EXCERPTED DATA:
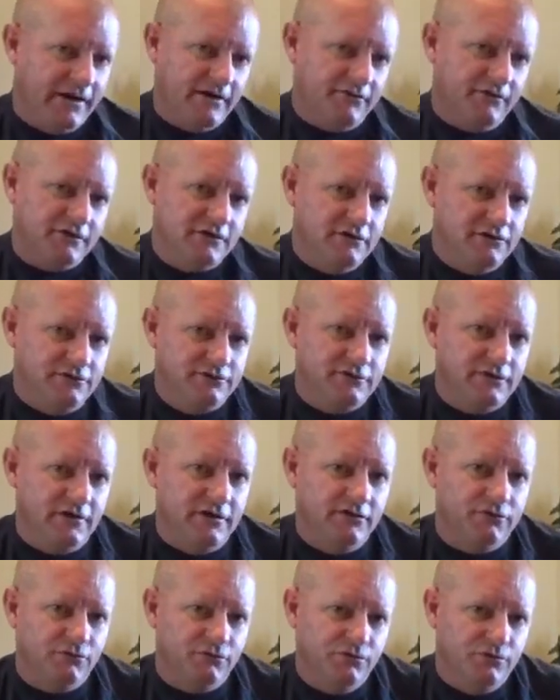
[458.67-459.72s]
ever use it
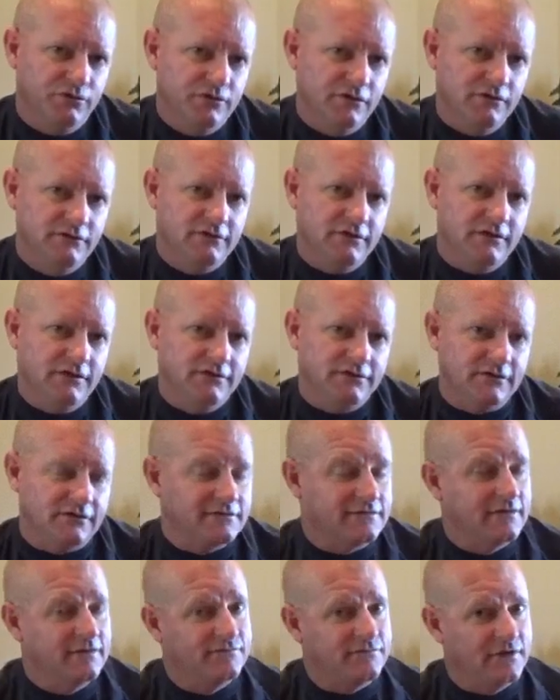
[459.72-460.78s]
in the woods
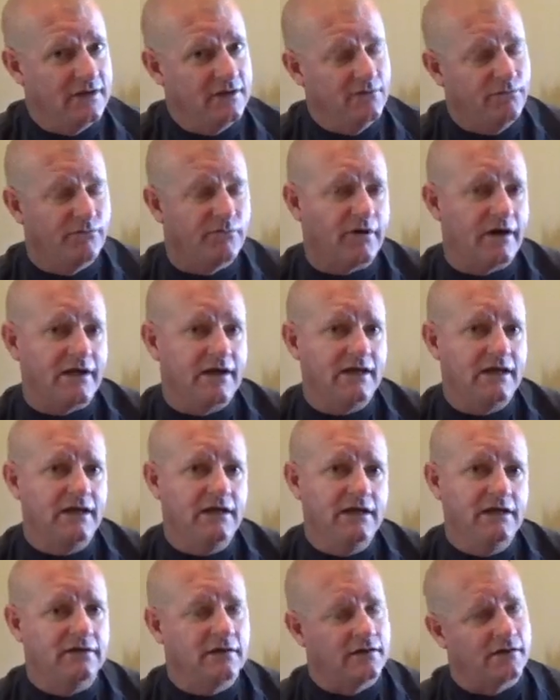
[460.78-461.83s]
is if it had
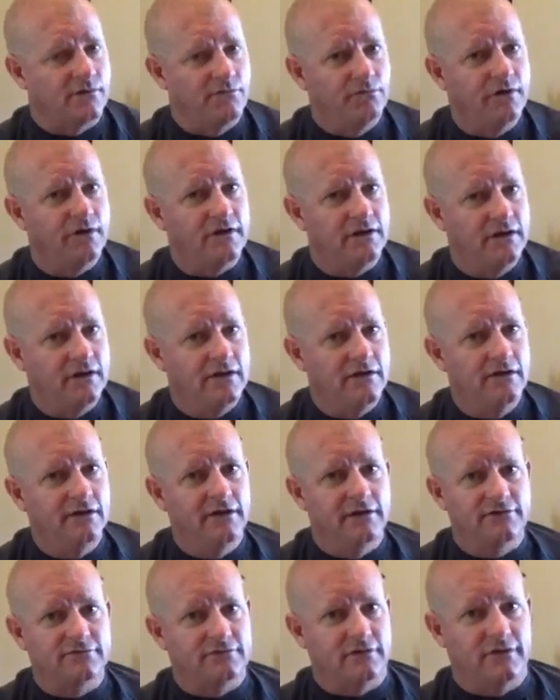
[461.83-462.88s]
rained and there wasn't any
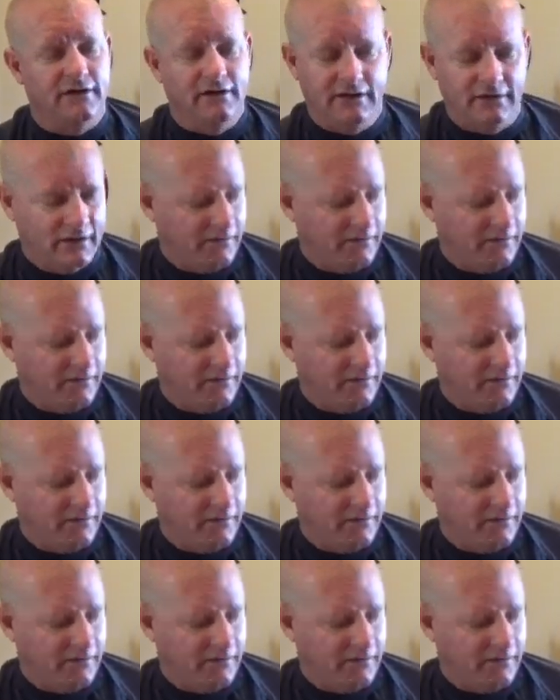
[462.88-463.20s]
dust flying.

DIRECTIONS:
Please set down the records exactly, and keep every image out of the copy.

OUTPUT BELOW:
[458.67-459.72s]
ever use it
[459.72-460.78s]
in the woods
[460.78-461.83s]
is if it had
[461.83-462.88s]
rained and there wasn't any
[462.88-463.20s]
dust flying.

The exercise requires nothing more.